For this exercise, retype all the data exactly and exclude every image.

• _DATA IN THIS EXERCISE_
_ _ _ _
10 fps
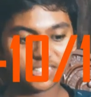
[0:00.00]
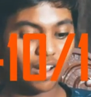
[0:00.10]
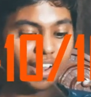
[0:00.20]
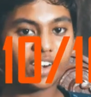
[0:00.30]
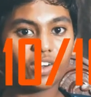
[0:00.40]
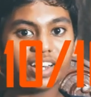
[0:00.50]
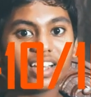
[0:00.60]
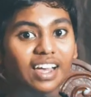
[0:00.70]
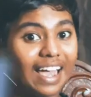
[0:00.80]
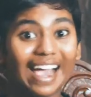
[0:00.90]
stock Android,
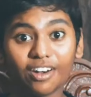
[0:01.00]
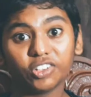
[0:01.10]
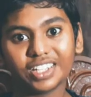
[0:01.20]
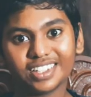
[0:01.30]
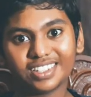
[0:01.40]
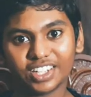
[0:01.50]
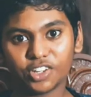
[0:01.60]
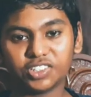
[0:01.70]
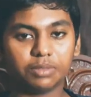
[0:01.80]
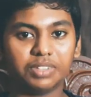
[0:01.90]
and it also gets
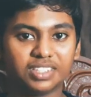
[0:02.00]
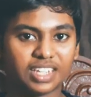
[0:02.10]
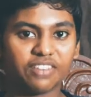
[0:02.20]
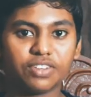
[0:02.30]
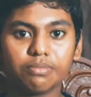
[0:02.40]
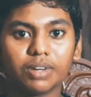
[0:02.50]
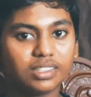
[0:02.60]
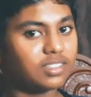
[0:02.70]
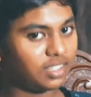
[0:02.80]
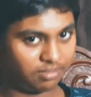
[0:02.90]
security updates every
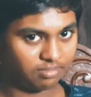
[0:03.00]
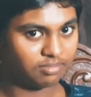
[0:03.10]
month.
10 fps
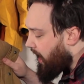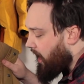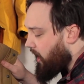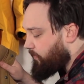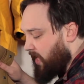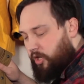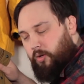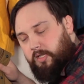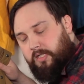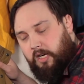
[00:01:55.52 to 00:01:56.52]
that you
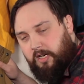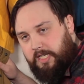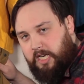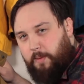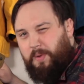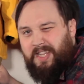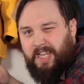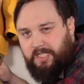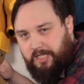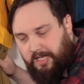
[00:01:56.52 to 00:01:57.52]
can tighten up, and
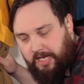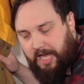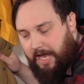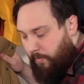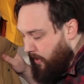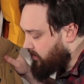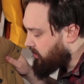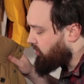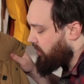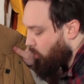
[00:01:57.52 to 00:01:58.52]
that's just going to keep it
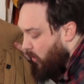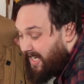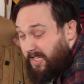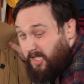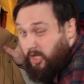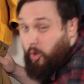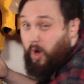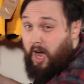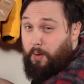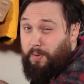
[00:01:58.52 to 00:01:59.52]
so that the wind doesn't go
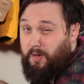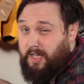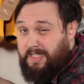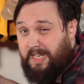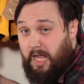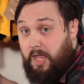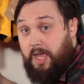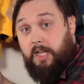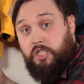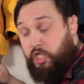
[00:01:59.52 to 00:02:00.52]
up underneath
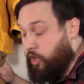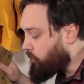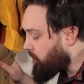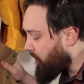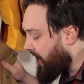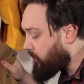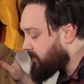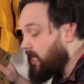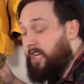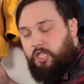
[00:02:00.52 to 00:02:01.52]
it and chill you
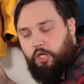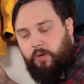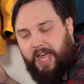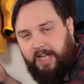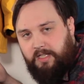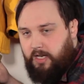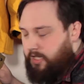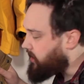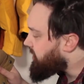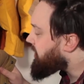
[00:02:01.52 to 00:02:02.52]
out, so you can sort of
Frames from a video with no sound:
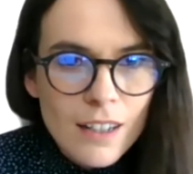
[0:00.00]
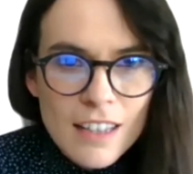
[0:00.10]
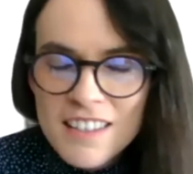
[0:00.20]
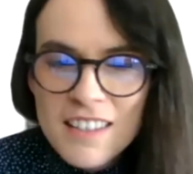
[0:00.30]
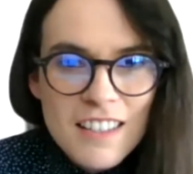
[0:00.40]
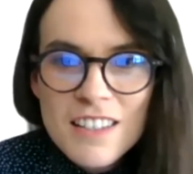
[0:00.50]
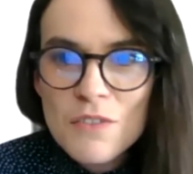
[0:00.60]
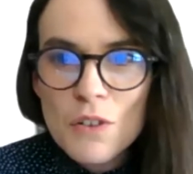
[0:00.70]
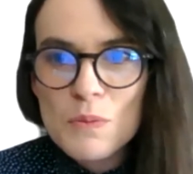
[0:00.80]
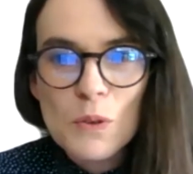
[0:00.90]
there's still
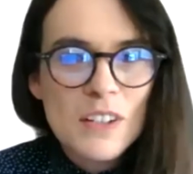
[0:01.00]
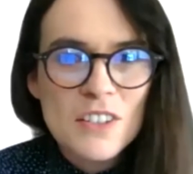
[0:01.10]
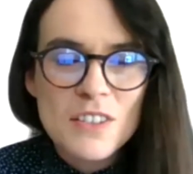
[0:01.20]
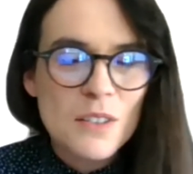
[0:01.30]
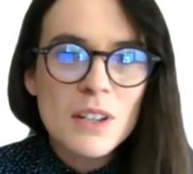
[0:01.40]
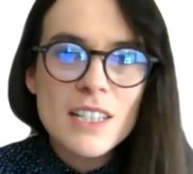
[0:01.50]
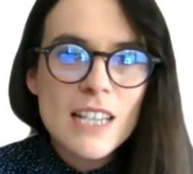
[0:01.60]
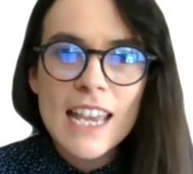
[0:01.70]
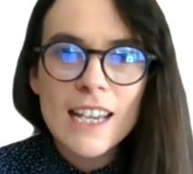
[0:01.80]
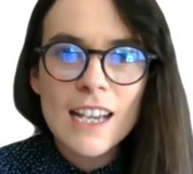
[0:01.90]
lots more questions. I'm going to
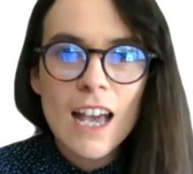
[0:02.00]
take,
_ _ _ _
• _REPLY TO THE TASK_
10 fps
[0:00.00]
[0:00.10]
[0:00.20]
[0:00.30]
[0:00.40]
[0:00.50]
[0:00.60]
[0:00.70]
[0:00.80]
[0:00.90]
stock Android,
[0:01.00]
[0:01.10]
[0:01.20]
[0:01.30]
[0:01.40]
[0:01.50]
[0:01.60]
[0:01.70]
[0:01.80]
[0:01.90]
and it also gets
[0:02.00]
[0:02.10]
[0:02.20]
[0:02.30]
[0:02.40]
[0:02.50]
[0:02.60]
[0:02.70]
[0:02.80]
[0:02.90]
security updates every
[0:03.00]
[0:03.10]
month.
10 fps
[00:01:55.52 to 00:01:56.52]
that you
[00:01:56.52 to 00:01:57.52]
can tighten up, and
[00:01:57.52 to 00:01:58.52]
that's just going to keep it
[00:01:58.52 to 00:01:59.52]
so that the wind doesn't go
[00:01:59.52 to 00:02:00.52]
up underneath
[00:02:00.52 to 00:02:01.52]
it and chill you
[00:02:01.52 to 00:02:02.52]
out, so you can sort of
Frames from a video with no sound:
[0:00.00]
[0:00.10]
[0:00.20]
[0:00.30]
[0:00.40]
[0:00.50]
[0:00.60]
[0:00.70]
[0:00.80]
[0:00.90]
there's still
[0:01.00]
[0:01.10]
[0:01.20]
[0:01.30]
[0:01.40]
[0:01.50]
[0:01.60]
[0:01.70]
[0:01.80]
[0:01.90]
lots more questions. I'm going to
[0:02.00]
take,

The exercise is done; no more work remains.